A Day in the Life of Tourette Syndrome
Sheila M. Trask
Remember your friend from high school who cleared his throat loudly every ten seconds? You may have thought he was doing it on purpose; maybe it seemed like he was looking for attention. Chances are that his endless coughing was involuntary and the last thing he wanted was for you to notice it. Chances are he had a neurological disorder known as Tourette Syndrome (TS). With A Day in the Life of Tourette Syndrome, Troye Evers brings to light the real-life stories of TS patients and how it feels to do battle with brain and body on a daily basis.
Seventeen TS patients, ranging in age from fifteen to forty-three, chronicle their early symptoms, the rocky road to diagnosis, and the many treatments they have tried. The age range reflects the typical progression of TS, which tends to become prominent during the teen years and often wanes in middle age, according to the National Institute of Neurological Disorders and Stroke. Evers also includes his own story, which he has examined extensively and shares in the form of a screenplay as well as a blog.

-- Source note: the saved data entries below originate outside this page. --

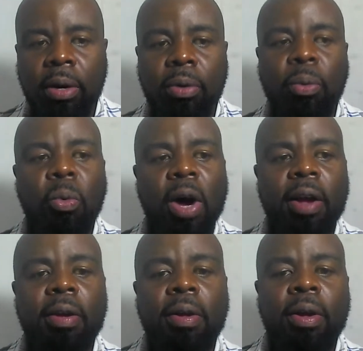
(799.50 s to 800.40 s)

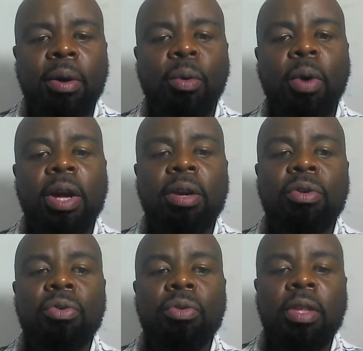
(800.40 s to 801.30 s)
Why? Why
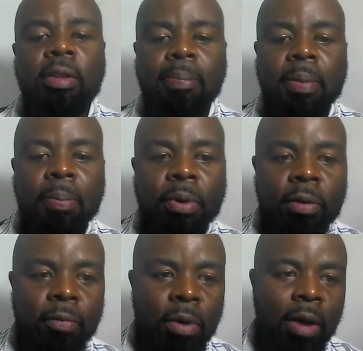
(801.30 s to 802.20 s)
do these people,
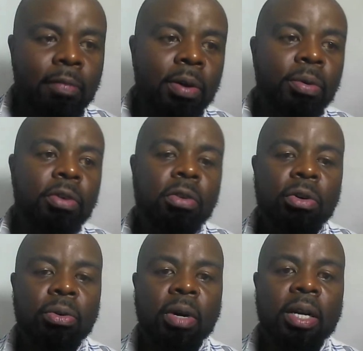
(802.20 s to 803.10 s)
if you have a
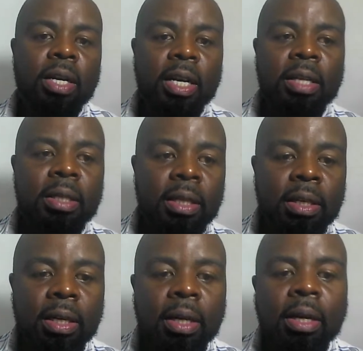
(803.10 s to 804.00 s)
question, you can raise
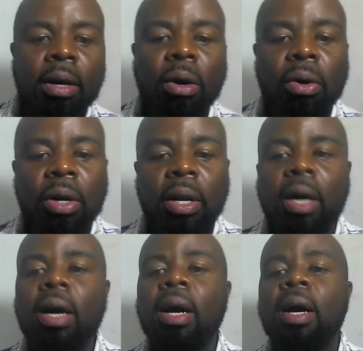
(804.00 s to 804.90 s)
it on
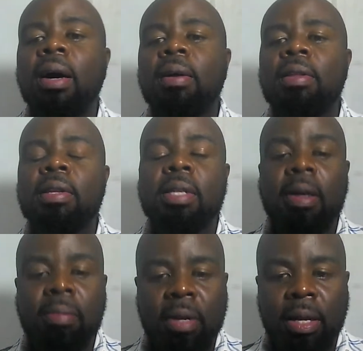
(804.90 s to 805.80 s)
these
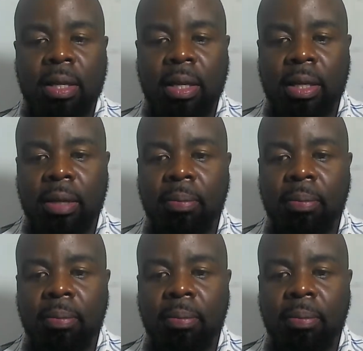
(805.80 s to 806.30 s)
substances?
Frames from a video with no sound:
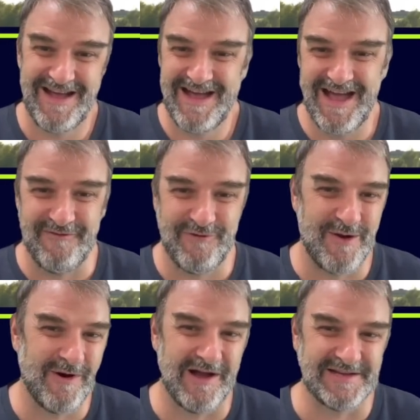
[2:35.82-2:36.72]

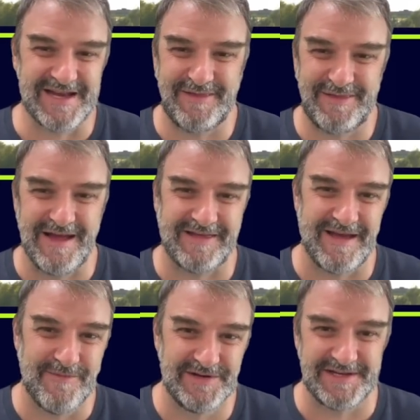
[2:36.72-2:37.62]
Everywhere else, I think
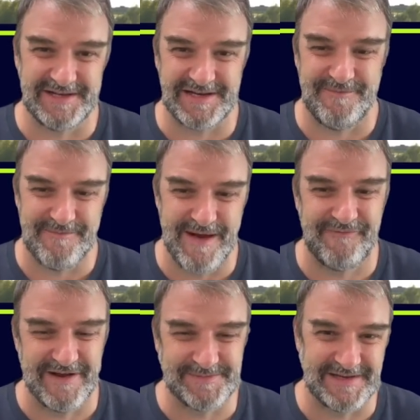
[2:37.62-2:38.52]
they mostly sign
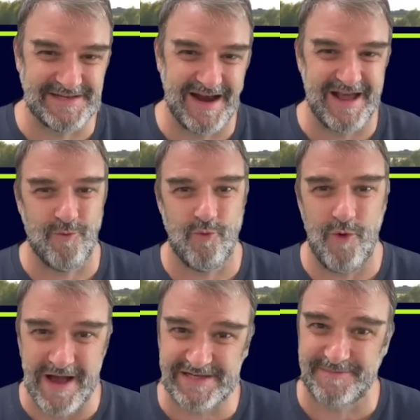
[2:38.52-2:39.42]
Memphis, but signing
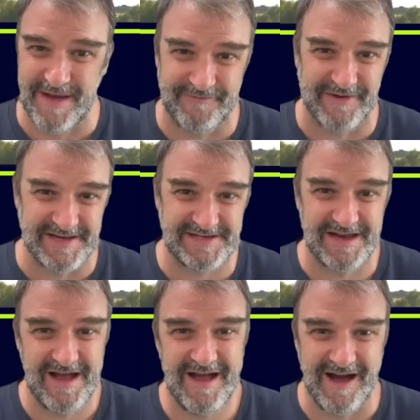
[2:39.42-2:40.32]
West Memphis
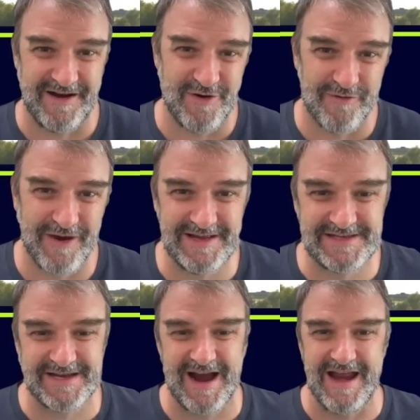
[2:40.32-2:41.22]
on an overhead
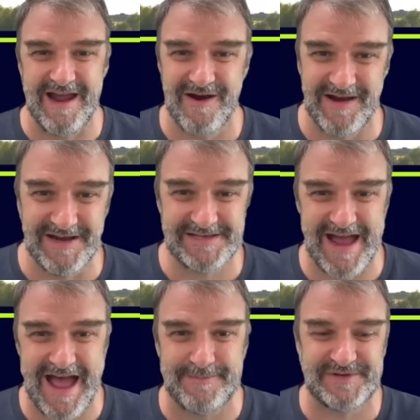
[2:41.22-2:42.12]
sign here is
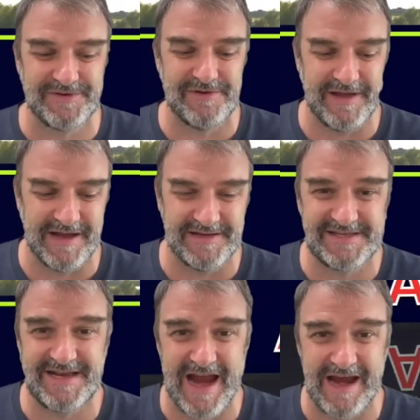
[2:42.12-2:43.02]
absolutely
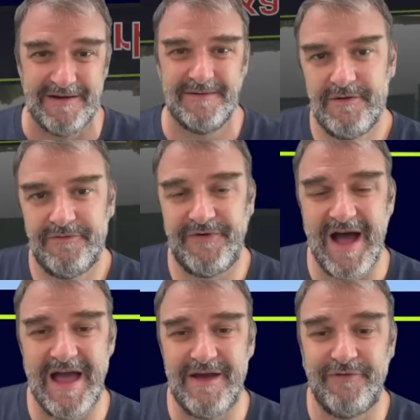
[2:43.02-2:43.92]
insane.
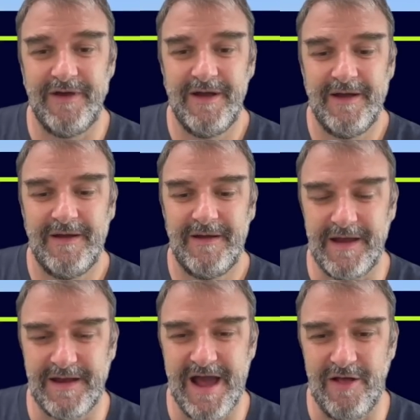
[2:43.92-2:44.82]
5,
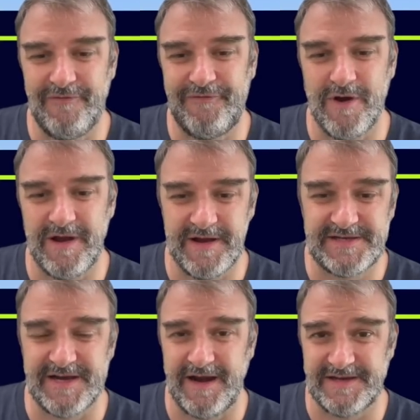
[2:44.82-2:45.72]
in California,
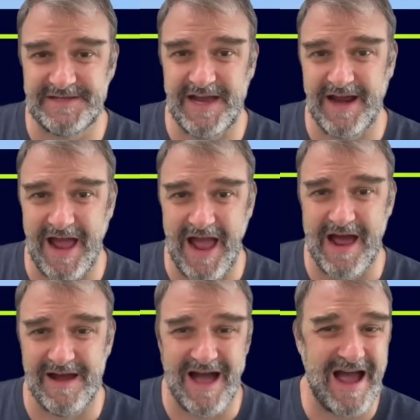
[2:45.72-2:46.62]
signing Santa
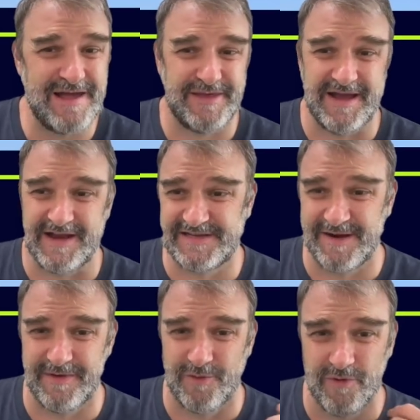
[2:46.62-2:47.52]
Ana, I think is
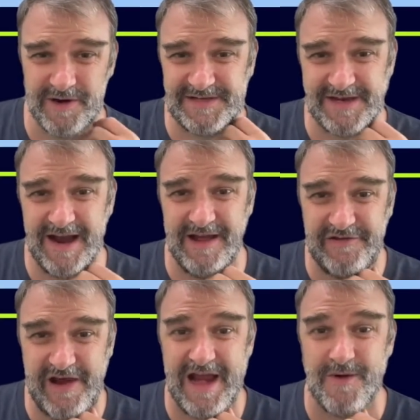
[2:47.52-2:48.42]
some of the worst
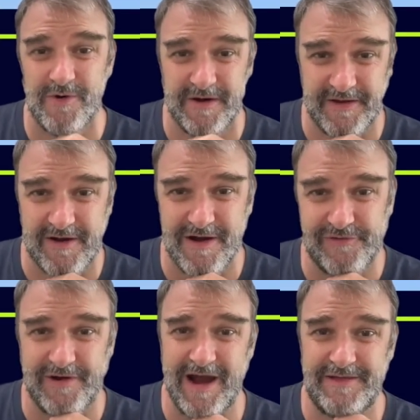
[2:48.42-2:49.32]
signage anywhere in the
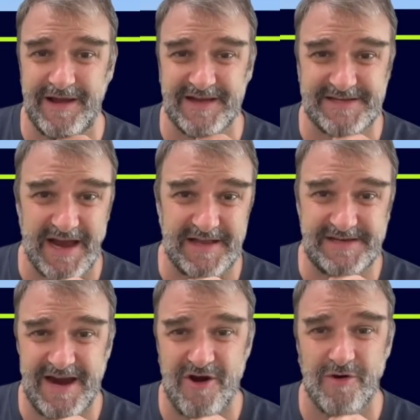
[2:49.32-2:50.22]
country. I think it's a
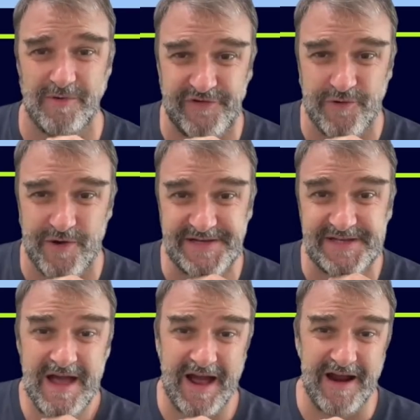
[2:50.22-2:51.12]
terrible
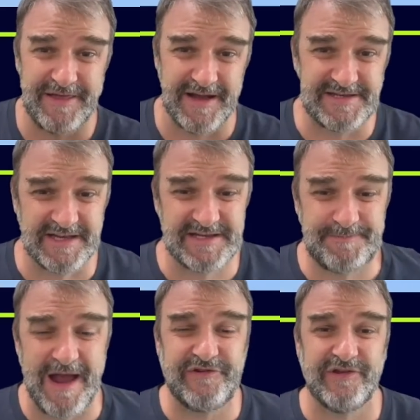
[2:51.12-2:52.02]
choice, and I think it's
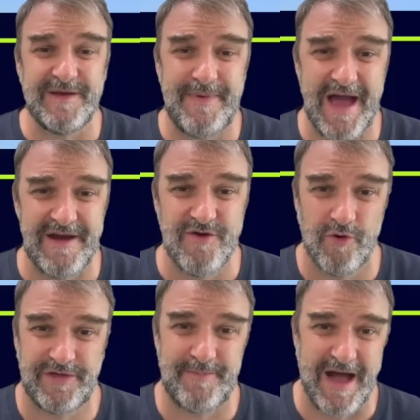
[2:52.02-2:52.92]
especially bad
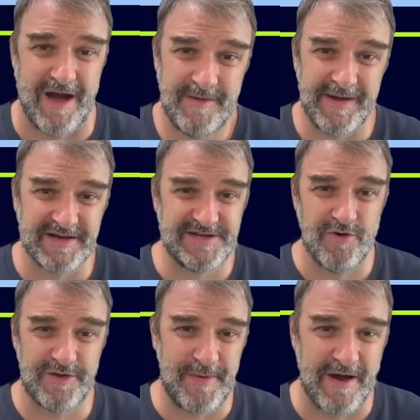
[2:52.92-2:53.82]
northbound, because
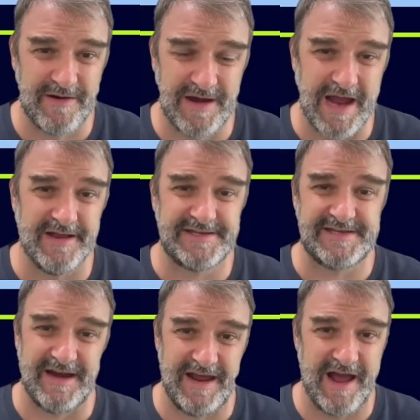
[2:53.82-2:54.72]
northbound in
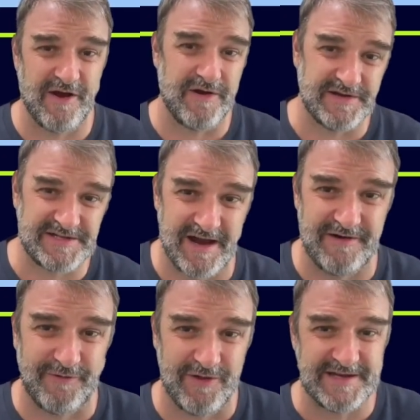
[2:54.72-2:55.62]
San Diego, you're
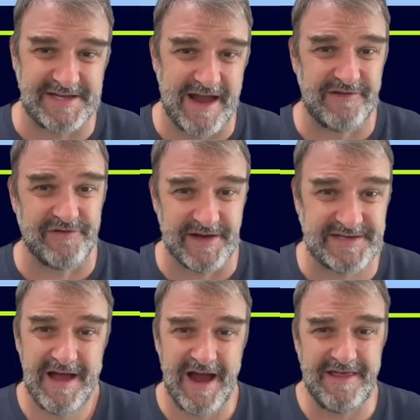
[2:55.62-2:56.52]
signed for Los
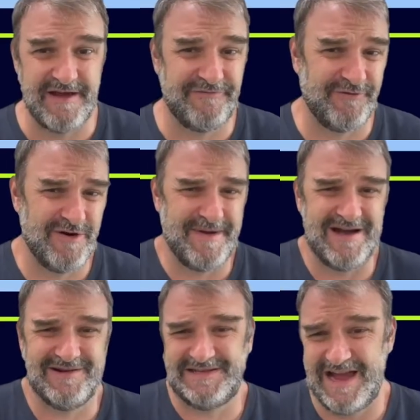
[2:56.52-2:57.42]
Angeles, and then for
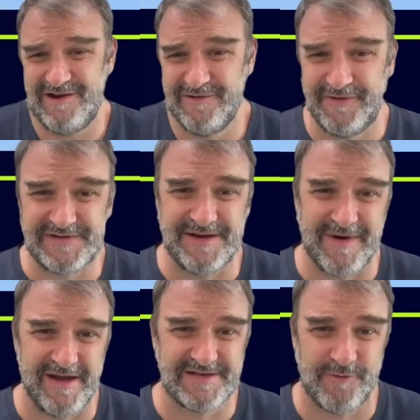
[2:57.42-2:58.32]
about 10 or 15
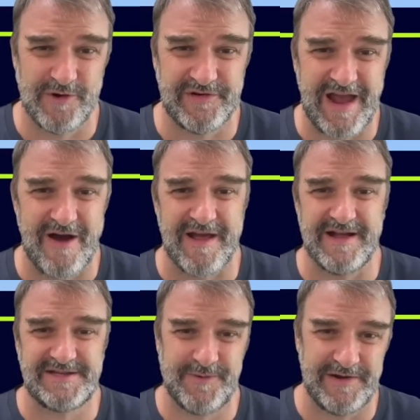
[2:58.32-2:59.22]
miles of Orange County,
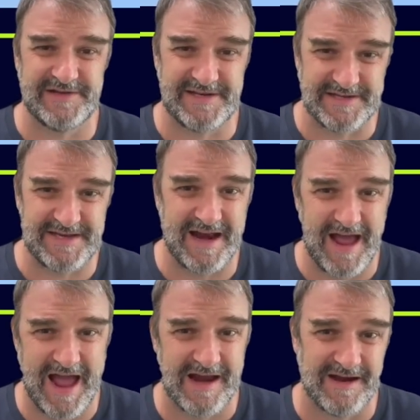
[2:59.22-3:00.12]
it switches to Santa
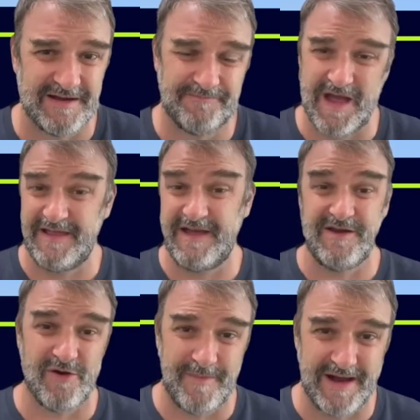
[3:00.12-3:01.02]
Ana, and then
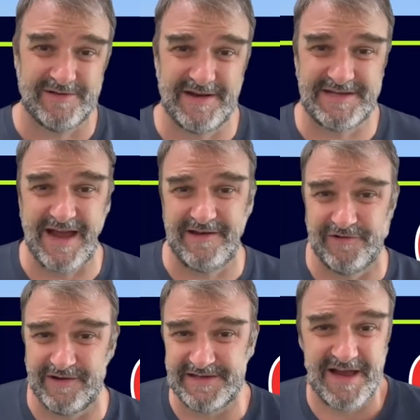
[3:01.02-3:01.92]
you go back to Los
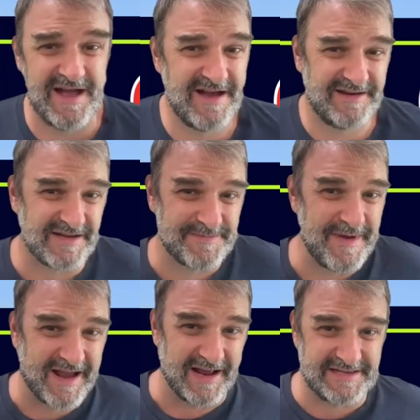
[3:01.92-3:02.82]
Angeles. Doesn't
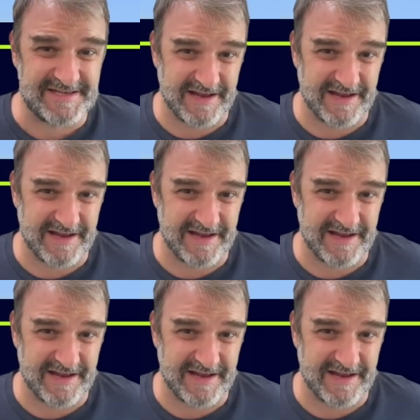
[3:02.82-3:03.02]
make any sense.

The similarity of the stories told in each mini-memoir in Evers’s book is striking. Most TS patients start having tics, or uncontrollable urges to move or vocalize, as young children. Their parents understandably become concerned and thus begins years of doctor visits, tests, and often several misdiagnoses before the correct diagnosis of TS is reached. Some are relieved to have a name for their experience, but nearly every TS sufferer who is open about his or her disorder reports being the subject of jokes about vocal obscenities even though that symptom, called coprolalia, is present in less than 10 percent of cases, as Evers explains.
Although the students, actors, therapists, comedians, medical assistants, and others who share their stories here have unique personalities and life trajectories, their experiences related to Tourette Syndrome are quite similar. The first-person narration helps their accounts maintain some individuality, but incidents of school bullying, accompanying anxiety disorders, and failed trials of medicines like Tenex, Xanax, and Haldol are repeated so often that the stories begin to blend together. Evers’s effort to find the common ground among TS sufferers sometimes succeeds at the expense of articulate characterization.
This is, though, essentially a book about people. It is not a neurology textbook; one won’t find nervous system diagrams or brain-scan images here. Instead of a medical explanation, Evers seeks a human explanation. He shows how TS affects average people living their everyday lives. While A Day in The Life of Tourette Syndrome could be a useful addition to college psychology classes, it seems most appropriate for the personal libraries of families affected by the intense challenges of this disorder.